Melihat sosok pria yang sudah berada di depannya yang sudah membunuh kedua bodyguardnya, segera berjalan mundur menunjukkan ekspresi takut seakan yang di depannya adalah seorang malaikat kematian.

"Tolong, tolong menjauh dariku. Akan ku berikan semua yang kau inginkan. Kau ingin apa? Uang, mobil, kekuasaan, apapun akan ku berikan jika kau mau melepaskanku." Kata pria paruh baya itu dengan nada suara beeguncang yang menandakan dia sedang ketakutan.

"Menarik. Kalau begitu aku menginginkan nyawamu bagaimana?" Kata Pria itu dengan suara riang.

"Kalau itu aku tak bisa tuan. Tolong lepaskan aku aku tau itu kau. Kau adalah sang pembunuh bayaran yang hebat itu sampai mereka memanggilmu 'The Blood Red Rose' benar kan?" Kata pria paruh baya itu dengan nada suara yang semakin berguncang saat menyebut julukan pria di depannya.

"Ting tong, kau benar. Tapi ini adalah tugas terakhir ku jadi setelah ini aku akan pensiun karena pekerjaan ini membosankan. Tidak ada yang bisa mengalahkan ku. Dan mulai besok aku akan bersekolah, asik bukan. Kalau begitu sudah cukup perkenalannya. Sampai jumpa Presdir Drud." Kata pria itu yang di juluki 'The Blood Red Rose' dengan nada riang tapi menunjukkan sebuah senyum yang menakutkan.

Mendengar kata kata dari mulut pria di depannya seperti lantunan kematian, Presdir Drud segera berlari menghindari hal buruk yang akan 'The Blood Red Rose' lakukan.

"Ayolah tuan presdir aku ingin menjalankan tugas terakhir ku dengan lancar jadi jangan menyusahkan." Kata pria itu dengan nada suara berat seolah dia sedang marah.

Pria itu segera mengejar Presdir Drud dan menancapkan pisau di tangannya ke leher bagian belakang pria baruh baya itu hingga tembus ke bagian depan lehernya.

"Tugas selesai, sayonara pecundang." Kata pria itu sambil melemparkan sebuah kartu kecil dengan gambar mawar merah dan disampingnya terdapat tulisan 'The Blood Red Rose'.

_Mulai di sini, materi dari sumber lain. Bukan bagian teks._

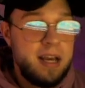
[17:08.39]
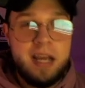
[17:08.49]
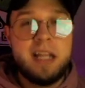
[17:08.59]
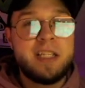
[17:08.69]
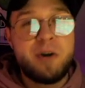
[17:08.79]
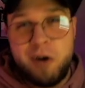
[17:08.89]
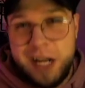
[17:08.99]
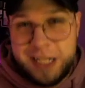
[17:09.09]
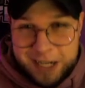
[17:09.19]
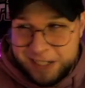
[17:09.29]
he didn't score
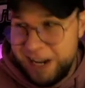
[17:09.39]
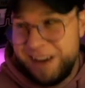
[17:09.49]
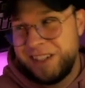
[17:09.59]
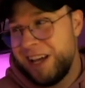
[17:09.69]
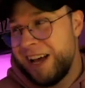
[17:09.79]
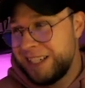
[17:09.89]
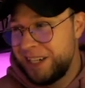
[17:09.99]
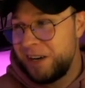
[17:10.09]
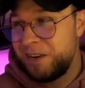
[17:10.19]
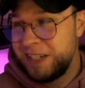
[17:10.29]
any touchdowns last
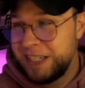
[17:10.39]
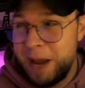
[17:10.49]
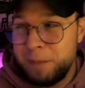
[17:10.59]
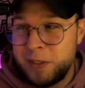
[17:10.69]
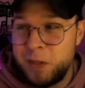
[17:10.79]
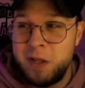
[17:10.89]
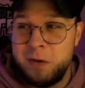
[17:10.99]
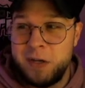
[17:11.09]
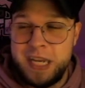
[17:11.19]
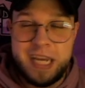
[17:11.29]
year, which is absolutely
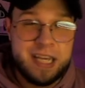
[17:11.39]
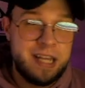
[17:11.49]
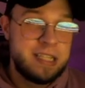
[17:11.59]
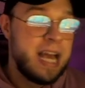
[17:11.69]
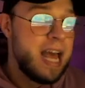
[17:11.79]
ridiculous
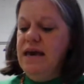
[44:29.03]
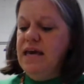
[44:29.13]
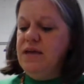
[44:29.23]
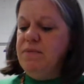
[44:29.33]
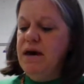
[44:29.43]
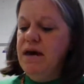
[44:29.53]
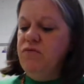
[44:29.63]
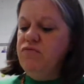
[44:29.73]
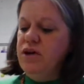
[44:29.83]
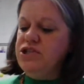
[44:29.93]
and
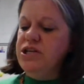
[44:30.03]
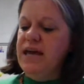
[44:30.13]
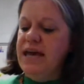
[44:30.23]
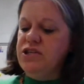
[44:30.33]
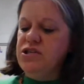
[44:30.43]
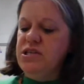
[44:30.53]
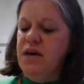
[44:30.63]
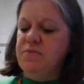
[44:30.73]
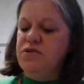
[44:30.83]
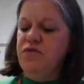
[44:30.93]
my rushing
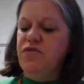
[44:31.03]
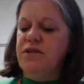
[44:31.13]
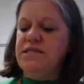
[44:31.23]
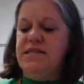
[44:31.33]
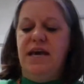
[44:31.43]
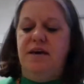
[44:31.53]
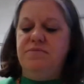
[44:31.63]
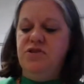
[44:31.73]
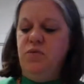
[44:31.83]
anxiously up to the front steps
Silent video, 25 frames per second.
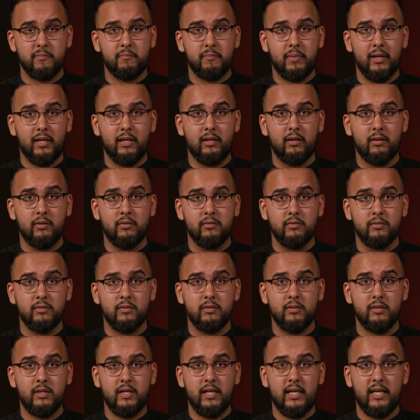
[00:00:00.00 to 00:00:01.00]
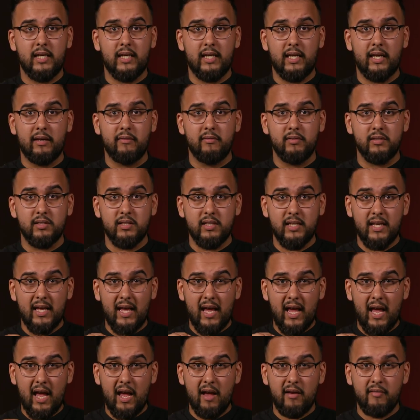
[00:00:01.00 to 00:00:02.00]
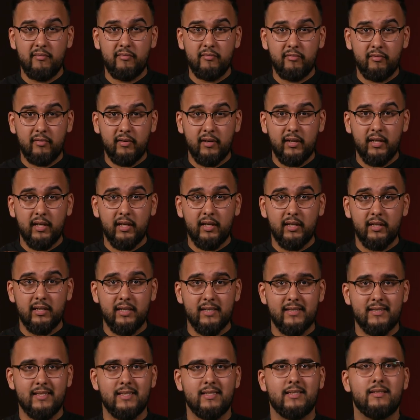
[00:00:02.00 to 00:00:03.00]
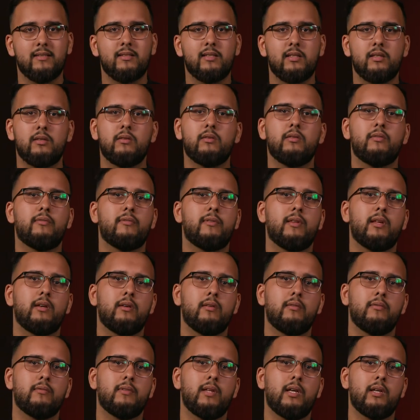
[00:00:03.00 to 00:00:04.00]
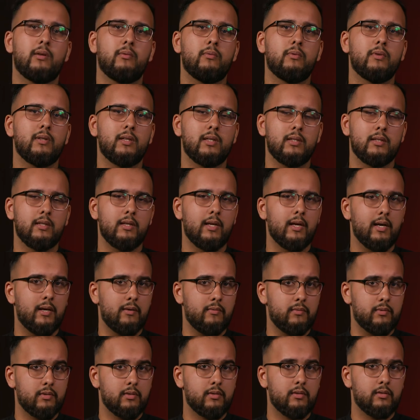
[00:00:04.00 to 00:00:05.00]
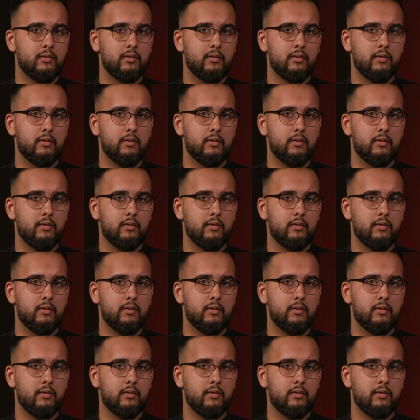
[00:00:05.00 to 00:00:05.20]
pillows, He gave us every necessity you could think of that you would need in a house.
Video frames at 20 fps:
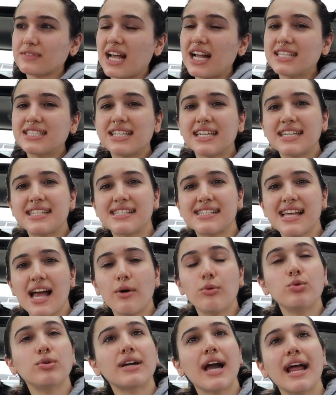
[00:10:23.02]
It's like,
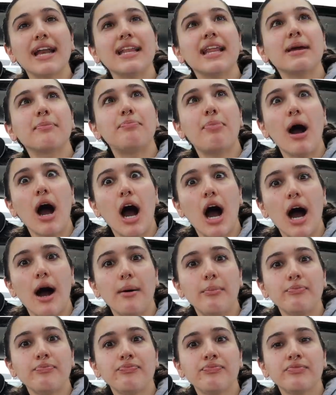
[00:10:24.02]
well, kind of like
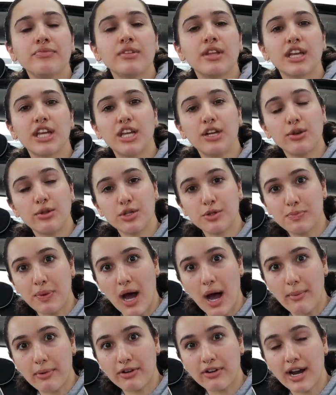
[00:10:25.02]
palm, like, you know, the
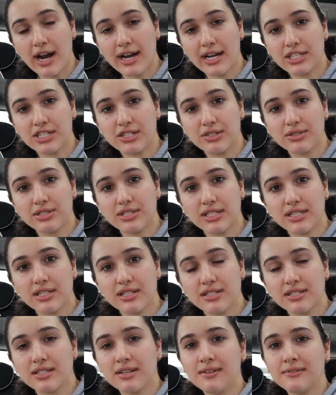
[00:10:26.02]
pomegranate
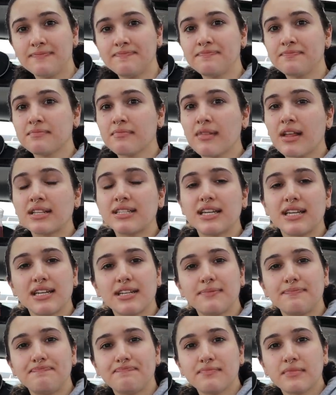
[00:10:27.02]
juices. It's
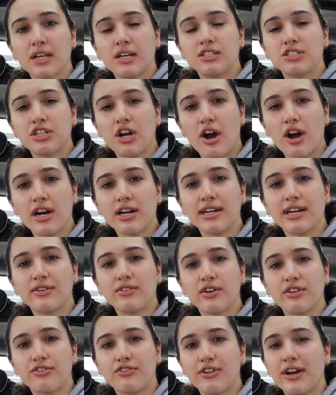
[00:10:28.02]
like tart and
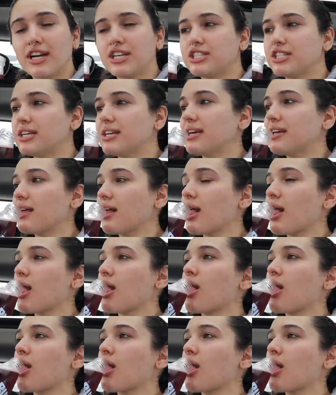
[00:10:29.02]
refreshing.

Pria itu segera berlari ke belakang gedung dan dengan cepat dia menghilang dalam bayangan gelap gedung tersebut.

Semua orang yang melihat kejadian tersebut tak bisa apa apa hanya bisa melihat dengan tatapan tak percaya sudah menyaksikan sebuah pembunuhan. Bahkan yang polisi yang sudah sampai disana hanya melihat itu dengan tatapan kosong sampai ada yang pingsan dan mengompol di tempat.

《→→→○←☆→○←←←》

Di sisi lain seorang pria tampak berjalan masuk ke dalam rumah dengan pakaian serba hitam dan sedikit noda darah di lengan jasnya.

"Aku pulang." kata pria tersebut denga suara parau.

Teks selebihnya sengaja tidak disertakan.